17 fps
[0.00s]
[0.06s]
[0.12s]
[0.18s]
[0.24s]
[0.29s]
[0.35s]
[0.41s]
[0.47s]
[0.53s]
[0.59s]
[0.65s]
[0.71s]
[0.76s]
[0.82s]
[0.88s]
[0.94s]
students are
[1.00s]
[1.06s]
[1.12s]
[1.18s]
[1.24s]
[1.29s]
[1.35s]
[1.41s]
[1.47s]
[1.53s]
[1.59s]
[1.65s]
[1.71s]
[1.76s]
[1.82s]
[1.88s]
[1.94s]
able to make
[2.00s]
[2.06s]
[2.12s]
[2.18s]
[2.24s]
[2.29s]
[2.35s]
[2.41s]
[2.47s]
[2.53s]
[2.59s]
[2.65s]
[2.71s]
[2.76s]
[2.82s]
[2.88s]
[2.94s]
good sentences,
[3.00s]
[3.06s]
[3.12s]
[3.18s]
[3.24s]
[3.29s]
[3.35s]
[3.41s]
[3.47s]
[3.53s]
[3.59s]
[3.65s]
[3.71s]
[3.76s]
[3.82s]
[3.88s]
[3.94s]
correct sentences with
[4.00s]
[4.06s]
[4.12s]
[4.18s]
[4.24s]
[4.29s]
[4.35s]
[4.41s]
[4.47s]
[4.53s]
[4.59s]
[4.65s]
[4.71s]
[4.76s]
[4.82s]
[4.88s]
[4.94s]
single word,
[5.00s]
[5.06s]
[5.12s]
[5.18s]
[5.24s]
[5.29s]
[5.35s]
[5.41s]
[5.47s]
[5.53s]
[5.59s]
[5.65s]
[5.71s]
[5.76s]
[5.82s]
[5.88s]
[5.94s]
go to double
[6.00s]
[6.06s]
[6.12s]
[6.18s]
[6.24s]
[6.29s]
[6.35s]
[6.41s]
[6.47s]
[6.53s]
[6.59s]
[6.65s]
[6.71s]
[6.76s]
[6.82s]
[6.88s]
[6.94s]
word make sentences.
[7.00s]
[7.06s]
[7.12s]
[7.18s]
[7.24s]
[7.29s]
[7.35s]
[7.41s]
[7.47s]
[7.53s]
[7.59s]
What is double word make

====

:: TO DO ::
Without omitting anything, retype all of the material above exactly.

:: OUTPUT OF THE EXERCISE ::
17 fps
[0.00s]
[0.06s]
[0.12s]
[0.18s]
[0.24s]
[0.29s]
[0.35s]
[0.41s]
[0.47s]
[0.53s]
[0.59s]
[0.65s]
[0.71s]
[0.76s]
[0.82s]
[0.88s]
[0.94s]
students are
[1.00s]
[1.06s]
[1.12s]
[1.18s]
[1.24s]
[1.29s]
[1.35s]
[1.41s]
[1.47s]
[1.53s]
[1.59s]
[1.65s]
[1.71s]
[1.76s]
[1.82s]
[1.88s]
[1.94s]
able to make
[2.00s]
[2.06s]
[2.12s]
[2.18s]
[2.24s]
[2.29s]
[2.35s]
[2.41s]
[2.47s]
[2.53s]
[2.59s]
[2.65s]
[2.71s]
[2.76s]
[2.82s]
[2.88s]
[2.94s]
good sentences,
[3.00s]
[3.06s]
[3.12s]
[3.18s]
[3.24s]
[3.29s]
[3.35s]
[3.41s]
[3.47s]
[3.53s]
[3.59s]
[3.65s]
[3.71s]
[3.76s]
[3.82s]
[3.88s]
[3.94s]
correct sentences with
[4.00s]
[4.06s]
[4.12s]
[4.18s]
[4.24s]
[4.29s]
[4.35s]
[4.41s]
[4.47s]
[4.53s]
[4.59s]
[4.65s]
[4.71s]
[4.76s]
[4.82s]
[4.88s]
[4.94s]
single word,
[5.00s]
[5.06s]
[5.12s]
[5.18s]
[5.24s]
[5.29s]
[5.35s]
[5.41s]
[5.47s]
[5.53s]
[5.59s]
[5.65s]
[5.71s]
[5.76s]
[5.82s]
[5.88s]
[5.94s]
go to double
[6.00s]
[6.06s]
[6.12s]
[6.18s]
[6.24s]
[6.29s]
[6.35s]
[6.41s]
[6.47s]
[6.53s]
[6.59s]
[6.65s]
[6.71s]
[6.76s]
[6.82s]
[6.88s]
[6.94s]
word make sentences.
[7.00s]
[7.06s]
[7.12s]
[7.18s]
[7.24s]
[7.29s]
[7.35s]
[7.41s]
[7.47s]
[7.53s]
[7.59s]
What is double word make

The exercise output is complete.